| What you should do |
All of the lines below should be copied word for word.

Data supplied START

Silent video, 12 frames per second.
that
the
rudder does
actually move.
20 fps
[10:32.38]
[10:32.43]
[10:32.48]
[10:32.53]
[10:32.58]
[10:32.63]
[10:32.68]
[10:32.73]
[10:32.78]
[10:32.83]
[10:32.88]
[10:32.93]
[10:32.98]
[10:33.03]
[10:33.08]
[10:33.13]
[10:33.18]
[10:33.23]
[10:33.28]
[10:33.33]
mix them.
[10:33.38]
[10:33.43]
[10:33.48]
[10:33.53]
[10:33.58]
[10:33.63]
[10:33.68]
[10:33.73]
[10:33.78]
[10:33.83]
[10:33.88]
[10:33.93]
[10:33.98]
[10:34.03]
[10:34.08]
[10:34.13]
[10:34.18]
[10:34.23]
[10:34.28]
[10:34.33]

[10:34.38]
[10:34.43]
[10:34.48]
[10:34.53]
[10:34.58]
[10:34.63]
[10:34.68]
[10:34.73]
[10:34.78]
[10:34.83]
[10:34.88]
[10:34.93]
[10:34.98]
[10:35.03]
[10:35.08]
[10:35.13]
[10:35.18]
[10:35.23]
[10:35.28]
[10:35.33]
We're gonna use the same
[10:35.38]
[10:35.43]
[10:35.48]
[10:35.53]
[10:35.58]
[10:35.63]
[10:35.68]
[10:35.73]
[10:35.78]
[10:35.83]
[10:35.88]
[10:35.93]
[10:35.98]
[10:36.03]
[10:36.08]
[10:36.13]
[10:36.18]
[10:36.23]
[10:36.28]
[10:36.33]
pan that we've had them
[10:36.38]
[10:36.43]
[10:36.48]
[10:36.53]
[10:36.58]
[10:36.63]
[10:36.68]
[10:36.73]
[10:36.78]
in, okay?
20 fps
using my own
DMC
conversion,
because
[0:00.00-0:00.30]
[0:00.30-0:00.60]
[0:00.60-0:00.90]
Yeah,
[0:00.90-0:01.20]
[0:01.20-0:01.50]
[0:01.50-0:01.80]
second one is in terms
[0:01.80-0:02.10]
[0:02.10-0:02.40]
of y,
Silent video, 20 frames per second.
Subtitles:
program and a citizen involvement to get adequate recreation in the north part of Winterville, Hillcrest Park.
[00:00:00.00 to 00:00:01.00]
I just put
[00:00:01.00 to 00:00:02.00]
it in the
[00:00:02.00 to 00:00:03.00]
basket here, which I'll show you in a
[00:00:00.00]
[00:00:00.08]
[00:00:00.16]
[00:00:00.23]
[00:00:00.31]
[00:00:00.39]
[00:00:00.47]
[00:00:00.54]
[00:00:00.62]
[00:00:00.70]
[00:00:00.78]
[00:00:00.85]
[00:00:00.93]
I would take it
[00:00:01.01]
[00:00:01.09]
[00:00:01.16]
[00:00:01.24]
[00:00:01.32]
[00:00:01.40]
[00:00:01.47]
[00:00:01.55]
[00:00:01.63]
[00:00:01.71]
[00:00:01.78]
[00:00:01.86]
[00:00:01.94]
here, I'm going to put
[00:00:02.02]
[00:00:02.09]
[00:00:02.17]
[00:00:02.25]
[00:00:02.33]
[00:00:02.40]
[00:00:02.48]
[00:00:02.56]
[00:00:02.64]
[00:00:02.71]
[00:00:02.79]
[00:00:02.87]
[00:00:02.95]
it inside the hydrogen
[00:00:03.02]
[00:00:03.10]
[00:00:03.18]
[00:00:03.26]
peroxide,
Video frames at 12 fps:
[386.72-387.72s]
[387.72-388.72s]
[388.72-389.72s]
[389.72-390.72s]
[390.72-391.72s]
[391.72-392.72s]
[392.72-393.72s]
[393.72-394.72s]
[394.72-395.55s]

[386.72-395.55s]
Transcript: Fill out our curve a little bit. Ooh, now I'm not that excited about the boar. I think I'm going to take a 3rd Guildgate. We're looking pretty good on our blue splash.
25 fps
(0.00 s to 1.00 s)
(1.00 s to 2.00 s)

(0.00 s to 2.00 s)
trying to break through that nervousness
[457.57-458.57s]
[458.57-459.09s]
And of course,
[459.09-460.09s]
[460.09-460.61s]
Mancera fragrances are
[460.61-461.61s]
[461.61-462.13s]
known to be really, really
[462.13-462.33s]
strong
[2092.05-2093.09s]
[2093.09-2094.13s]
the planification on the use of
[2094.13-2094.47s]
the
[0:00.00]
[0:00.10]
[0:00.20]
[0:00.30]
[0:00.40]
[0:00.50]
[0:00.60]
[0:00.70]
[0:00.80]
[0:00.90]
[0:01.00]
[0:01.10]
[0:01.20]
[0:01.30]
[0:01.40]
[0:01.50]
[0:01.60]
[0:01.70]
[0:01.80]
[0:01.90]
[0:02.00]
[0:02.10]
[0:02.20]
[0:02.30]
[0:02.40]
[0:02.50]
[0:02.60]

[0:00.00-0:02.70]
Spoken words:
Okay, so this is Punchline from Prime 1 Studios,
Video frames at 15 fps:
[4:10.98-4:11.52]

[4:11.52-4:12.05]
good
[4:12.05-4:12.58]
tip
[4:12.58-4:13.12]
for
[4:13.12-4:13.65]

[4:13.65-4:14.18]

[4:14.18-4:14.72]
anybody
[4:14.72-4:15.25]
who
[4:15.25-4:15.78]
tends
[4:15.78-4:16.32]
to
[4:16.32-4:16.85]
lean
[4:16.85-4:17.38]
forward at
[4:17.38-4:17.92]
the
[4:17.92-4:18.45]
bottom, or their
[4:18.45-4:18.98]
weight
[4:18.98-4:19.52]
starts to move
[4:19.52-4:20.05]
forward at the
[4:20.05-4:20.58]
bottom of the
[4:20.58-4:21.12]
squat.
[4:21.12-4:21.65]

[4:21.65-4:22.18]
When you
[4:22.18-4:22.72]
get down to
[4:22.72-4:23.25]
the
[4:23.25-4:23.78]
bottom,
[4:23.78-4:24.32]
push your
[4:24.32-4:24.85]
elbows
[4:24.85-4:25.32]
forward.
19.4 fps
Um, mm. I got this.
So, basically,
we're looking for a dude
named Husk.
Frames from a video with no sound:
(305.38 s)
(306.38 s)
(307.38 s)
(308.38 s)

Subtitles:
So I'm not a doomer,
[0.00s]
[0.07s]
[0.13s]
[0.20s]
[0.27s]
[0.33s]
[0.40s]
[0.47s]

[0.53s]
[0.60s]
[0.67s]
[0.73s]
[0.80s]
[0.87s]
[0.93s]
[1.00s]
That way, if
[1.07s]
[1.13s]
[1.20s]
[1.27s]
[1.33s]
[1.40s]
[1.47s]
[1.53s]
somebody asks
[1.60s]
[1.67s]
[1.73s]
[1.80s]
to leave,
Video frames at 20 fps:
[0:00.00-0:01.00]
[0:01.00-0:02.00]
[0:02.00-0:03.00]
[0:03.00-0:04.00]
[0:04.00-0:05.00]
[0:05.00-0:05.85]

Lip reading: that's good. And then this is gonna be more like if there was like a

Data supplied END

| Task response |
Silent video, 12 frames per second.
that
the
rudder does
actually move.
20 fps
[10:32.38]
[10:32.43]
[10:32.48]
[10:32.53]
[10:32.58]
[10:32.63]
[10:32.68]
[10:32.73]
[10:32.78]
[10:32.83]
[10:32.88]
[10:32.93]
[10:32.98]
[10:33.03]
[10:33.08]
[10:33.13]
[10:33.18]
[10:33.23]
[10:33.28]
[10:33.33]
mix them.
[10:33.38]
[10:33.43]
[10:33.48]
[10:33.53]
[10:33.58]
[10:33.63]
[10:33.68]
[10:33.73]
[10:33.78]
[10:33.83]
[10:33.88]
[10:33.93]
[10:33.98]
[10:34.03]
[10:34.08]
[10:34.13]
[10:34.18]
[10:34.23]
[10:34.28]
[10:34.33]

[10:34.38]
[10:34.43]
[10:34.48]
[10:34.53]
[10:34.58]
[10:34.63]
[10:34.68]
[10:34.73]
[10:34.78]
[10:34.83]
[10:34.88]
[10:34.93]
[10:34.98]
[10:35.03]
[10:35.08]
[10:35.13]
[10:35.18]
[10:35.23]
[10:35.28]
[10:35.33]
We're gonna use the same
[10:35.38]
[10:35.43]
[10:35.48]
[10:35.53]
[10:35.58]
[10:35.63]
[10:35.68]
[10:35.73]
[10:35.78]
[10:35.83]
[10:35.88]
[10:35.93]
[10:35.98]
[10:36.03]
[10:36.08]
[10:36.13]
[10:36.18]
[10:36.23]
[10:36.28]
[10:36.33]
pan that we've had them
[10:36.38]
[10:36.43]
[10:36.48]
[10:36.53]
[10:36.58]
[10:36.63]
[10:36.68]
[10:36.73]
[10:36.78]
in, okay?
20 fps
using my own
DMC
conversion,
because
[0:00.00-0:00.30]
[0:00.30-0:00.60]
[0:00.60-0:00.90]
Yeah,
[0:00.90-0:01.20]
[0:01.20-0:01.50]
[0:01.50-0:01.80]
second one is in terms
[0:01.80-0:02.10]
[0:02.10-0:02.40]
of y,
Silent video, 20 frames per second.
Subtitles:
program and a citizen involvement to get adequate recreation in the north part of Winterville, Hillcrest Park.
[00:00:00.00 to 00:00:01.00]
I just put
[00:00:01.00 to 00:00:02.00]
it in the
[00:00:02.00 to 00:00:03.00]
basket here, which I'll show you in a
[00:00:00.00]
[00:00:00.08]
[00:00:00.16]
[00:00:00.23]
[00:00:00.31]
[00:00:00.39]
[00:00:00.47]
[00:00:00.54]
[00:00:00.62]
[00:00:00.70]
[00:00:00.78]
[00:00:00.85]
[00:00:00.93]
I would take it
[00:00:01.01]
[00:00:01.09]
[00:00:01.16]
[00:00:01.24]
[00:00:01.32]
[00:00:01.40]
[00:00:01.47]
[00:00:01.55]
[00:00:01.63]
[00:00:01.71]
[00:00:01.78]
[00:00:01.86]
[00:00:01.94]
here, I'm going to put
[00:00:02.02]
[00:00:02.09]
[00:00:02.17]
[00:00:02.25]
[00:00:02.33]
[00:00:02.40]
[00:00:02.48]
[00:00:02.56]
[00:00:02.64]
[00:00:02.71]
[00:00:02.79]
[00:00:02.87]
[00:00:02.95]
it inside the hydrogen
[00:00:03.02]
[00:00:03.10]
[00:00:03.18]
[00:00:03.26]
peroxide,
Video frames at 12 fps:
[386.72-387.72s]
[387.72-388.72s]
[388.72-389.72s]
[389.72-390.72s]
[390.72-391.72s]
[391.72-392.72s]
[392.72-393.72s]
[393.72-394.72s]
[394.72-395.55s]

[386.72-395.55s]
Transcript: Fill out our curve a little bit. Ooh, now I'm not that excited about the boar. I think I'm going to take a 3rd Guildgate. We're looking pretty good on our blue splash.
25 fps
(0.00 s to 1.00 s)
(1.00 s to 2.00 s)

(0.00 s to 2.00 s)
trying to break through that nervousness
[457.57-458.57s]
[458.57-459.09s]
And of course,
[459.09-460.09s]
[460.09-460.61s]
Mancera fragrances are
[460.61-461.61s]
[461.61-462.13s]
known to be really, really
[462.13-462.33s]
strong
[2092.05-2093.09s]
[2093.09-2094.13s]
the planification on the use of
[2094.13-2094.47s]
the
[0:00.00]
[0:00.10]
[0:00.20]
[0:00.30]
[0:00.40]
[0:00.50]
[0:00.60]
[0:00.70]
[0:00.80]
[0:00.90]
[0:01.00]
[0:01.10]
[0:01.20]
[0:01.30]
[0:01.40]
[0:01.50]
[0:01.60]
[0:01.70]
[0:01.80]
[0:01.90]
[0:02.00]
[0:02.10]
[0:02.20]
[0:02.30]
[0:02.40]
[0:02.50]
[0:02.60]

[0:00.00-0:02.70]
Spoken words:
Okay, so this is Punchline from Prime 1 Studios,
Video frames at 15 fps:
[4:10.98-4:11.52]

[4:11.52-4:12.05]
good
[4:12.05-4:12.58]
tip
[4:12.58-4:13.12]
for
[4:13.12-4:13.65]

[4:13.65-4:14.18]

[4:14.18-4:14.72]
anybody
[4:14.72-4:15.25]
who
[4:15.25-4:15.78]
tends
[4:15.78-4:16.32]
to
[4:16.32-4:16.85]
lean
[4:16.85-4:17.38]
forward at
[4:17.38-4:17.92]
the
[4:17.92-4:18.45]
bottom, or their
[4:18.45-4:18.98]
weight
[4:18.98-4:19.52]
starts to move
[4:19.52-4:20.05]
forward at the
[4:20.05-4:20.58]
bottom of the
[4:20.58-4:21.12]
squat.
[4:21.12-4:21.65]

[4:21.65-4:22.18]
When you
[4:22.18-4:22.72]
get down to
[4:22.72-4:23.25]
the
[4:23.25-4:23.78]
bottom,
[4:23.78-4:24.32]
push your
[4:24.32-4:24.85]
elbows
[4:24.85-4:25.32]
forward.
19.4 fps
Um, mm. I got this.
So, basically,
we're looking for a dude
named Husk.
Frames from a video with no sound:
(305.38 s)
(306.38 s)
(307.38 s)
(308.38 s)

Subtitles:
So I'm not a doomer,
[0.00s]
[0.07s]
[0.13s]
[0.20s]
[0.27s]
[0.33s]
[0.40s]
[0.47s]

[0.53s]
[0.60s]
[0.67s]
[0.73s]
[0.80s]
[0.87s]
[0.93s]
[1.00s]
That way, if
[1.07s]
[1.13s]
[1.20s]
[1.27s]
[1.33s]
[1.40s]
[1.47s]
[1.53s]
somebody asks
[1.60s]
[1.67s]
[1.73s]
[1.80s]
to leave,
Video frames at 20 fps:
[0:00.00-0:01.00]
[0:01.00-0:02.00]
[0:02.00-0:03.00]
[0:03.00-0:04.00]
[0:04.00-0:05.00]
[0:05.00-0:05.85]

Lip reading: that's good. And then this is gonna be more like if there was like a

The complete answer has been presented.